IMHO a) is the better way because the import has less side effects and is kept simple. Maybe b) could be another enhancement in case the import becomes a bigger use case. It could then become a configuration option for the import.

pbartusch · Answer 2 · Wed May 05 2021 00:08:43 GMT+0800 (China Standard Time)

Yes @dobestler , I agree with a), but I‘d rather tend to a more strict variant and abort the commit of the imported rules, in case any unexpected tags occur.

But there exist two different config setting:

No predefined tags -> basically all tags are allowed. The Search Manager defines them on-the-fly. As could the import. I don’t know any live setup, where SMUI is operated with this setup, but it still makes sense tobsupport that.
Predefined tags act as a „allow list“ -> This is standard when working with tags in SMUI.

dobestler · Answer 3 · Wed May 05 2021 03:45:47 GMT+0800 (China Standard Time)

Okay. I see these two config settings which seem to play a role then:

toggle.rule-tagging -- true or false
toggle.predefined-tags-file -- "" or path_to_json_file

Following your suggestion the import behaviour would be like this:

rule-tagging = false => tags are ignored by import
rule-tagging = true AND predefined-tags-file = "" => all tags are imported. Each tag is either newly created on the fly or reused if a definition already exists in the DB
rule-tagging = true AND predefined-tags-file is set => all tags are imported in case there is an existing definition in the DB. Import fails in case of unknown tags.
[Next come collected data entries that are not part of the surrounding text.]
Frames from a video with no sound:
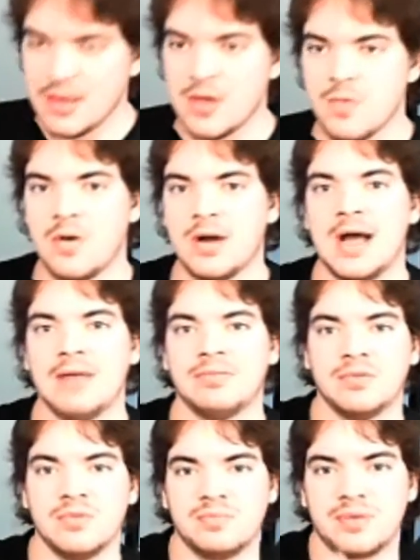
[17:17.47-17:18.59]
you won't have
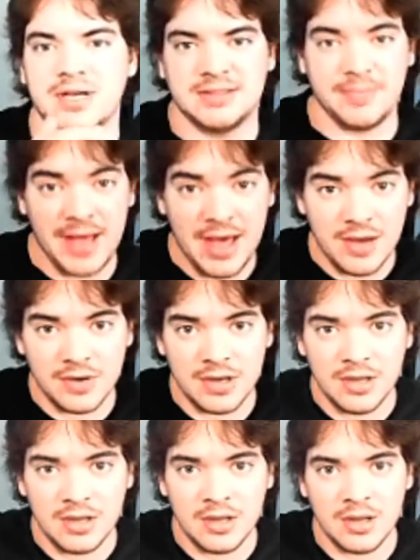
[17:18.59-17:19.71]
to replace the
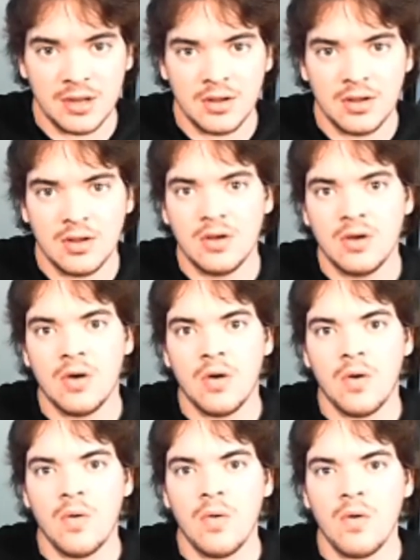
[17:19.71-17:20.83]
battery
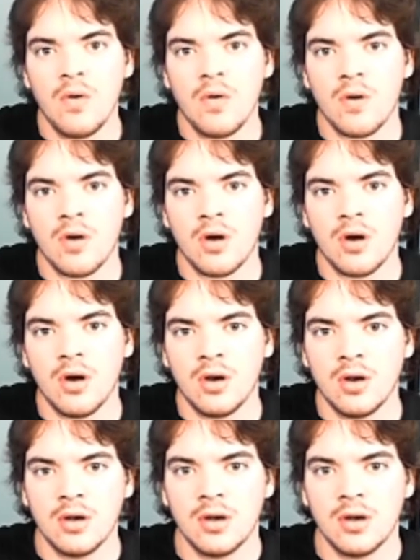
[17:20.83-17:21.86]
or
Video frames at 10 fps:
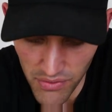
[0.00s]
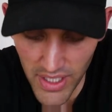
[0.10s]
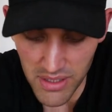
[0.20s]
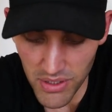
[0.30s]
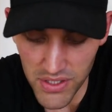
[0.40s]

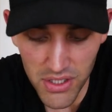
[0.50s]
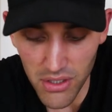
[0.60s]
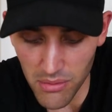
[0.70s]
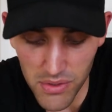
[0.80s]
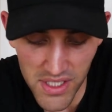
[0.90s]
3x plus
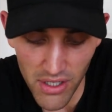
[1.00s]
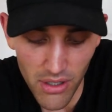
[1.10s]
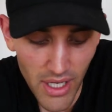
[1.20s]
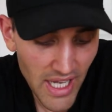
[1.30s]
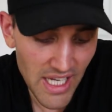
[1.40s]
2 equals
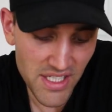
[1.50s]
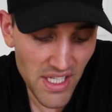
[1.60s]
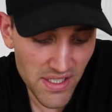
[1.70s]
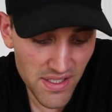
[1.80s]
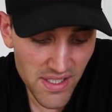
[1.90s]
0 as
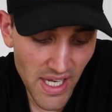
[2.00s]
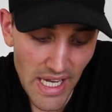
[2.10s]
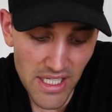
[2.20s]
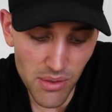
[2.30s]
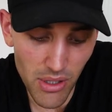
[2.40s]
it is to say
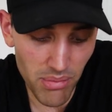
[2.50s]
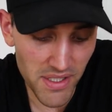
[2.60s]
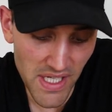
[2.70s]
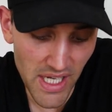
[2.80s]
x squared plus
So this basically means my proposed option b) with the configuration option being above mentioned config settings. Cases 1. and 3. are simple while 2. might take more effort. I'll have a look at it.

@pbartusch How should the importer treat the querqy-internal properties @_log and @_id?

pbartusch · Answer 4 · Wed May 05 2021 04:10:57 GMT+0800 (China Standard Time)

Yes to all three cases above, @dobestler . Case 2. might be simple as well , because no predefined tag entry might be necessary (only a entry in the rule model) , but it depends on the implementation which I have not done personally.

I would ignore log and id for now (explicitly) , in case that's fine for your use case right now. id would have the potential to become the rule's id , but only after successful validation (like SMUI renders those in its output format). But that only accounts for SMUI rendered rules.txt. Maybe this becomes an GET-parameter option for the import route in the future ...

dobestler · Answer 5 · Fri May 07 2021 23:18:20 GMT+0800 (China Standard Time)

@pbartusch The importer currently consolidates different search inputs with synonym and identical rules into one definition with a so called undirected synonym. Should the tags also be part of that "equality check"?

Example:
notebook =>
SYNONYM: laptop
DOWN(10): something
@{
"tenant" : [ "a"],
"lang" : [ "de-CH", "en-US" ]
}@

laptop =>
SYNONYM: notebook
DOWN(10): something
@{
"tenant" : [ "a", "b" ],
"lang" : [ "de-CH", "en-US" ]
}@

If tags are part of the equality check, then the import would not consolidate above search inputs because the tenant properties are not identical. I think this is the safer (and strict) way. If we would consolidate such cases by ignoring the differences in tags, the question would then be which tags to use for the consolidated definition. What do you think?

pbartusch · Answer 6 · Sat May 08 2021 01:00:25 GMT+0800 (China Standard Time)

I am also in favor for the strict approach , as it might carry a different semantic having the same term in two rules with different tags.